* WORK ITEM *
Working from the records below, repeat exactly the lines starting at the line that contains "[15:31.35-15:32.25]" and ending at the line that contains "[15:41.25-15:42.15]", inclusive.
ENTRIES SHOWN Block Start
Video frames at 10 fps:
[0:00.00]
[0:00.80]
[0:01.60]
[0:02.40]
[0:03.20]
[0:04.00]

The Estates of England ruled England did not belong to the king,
ENTRIES SHOWN Block End
ENTRIES SHOWN Block Start
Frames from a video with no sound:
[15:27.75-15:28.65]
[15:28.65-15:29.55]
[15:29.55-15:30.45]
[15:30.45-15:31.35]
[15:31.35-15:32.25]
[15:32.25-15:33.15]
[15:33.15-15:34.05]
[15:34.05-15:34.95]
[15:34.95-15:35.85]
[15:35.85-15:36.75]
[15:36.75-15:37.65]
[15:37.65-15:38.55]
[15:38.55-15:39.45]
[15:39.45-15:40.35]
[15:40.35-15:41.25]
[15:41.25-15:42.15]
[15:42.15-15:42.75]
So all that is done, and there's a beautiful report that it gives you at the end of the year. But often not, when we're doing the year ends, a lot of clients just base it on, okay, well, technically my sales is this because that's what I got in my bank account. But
ENTRIES SHOWN Block End
* RESPONSE *
[15:31.35-15:32.25]
[15:32.25-15:33.15]
[15:33.15-15:34.05]
[15:34.05-15:34.95]
[15:34.95-15:35.85]
[15:35.85-15:36.75]
[15:36.75-15:37.65]
[15:37.65-15:38.55]
[15:38.55-15:39.45]
[15:39.45-15:40.35]
[15:40.35-15:41.25]
[15:41.25-15:42.15]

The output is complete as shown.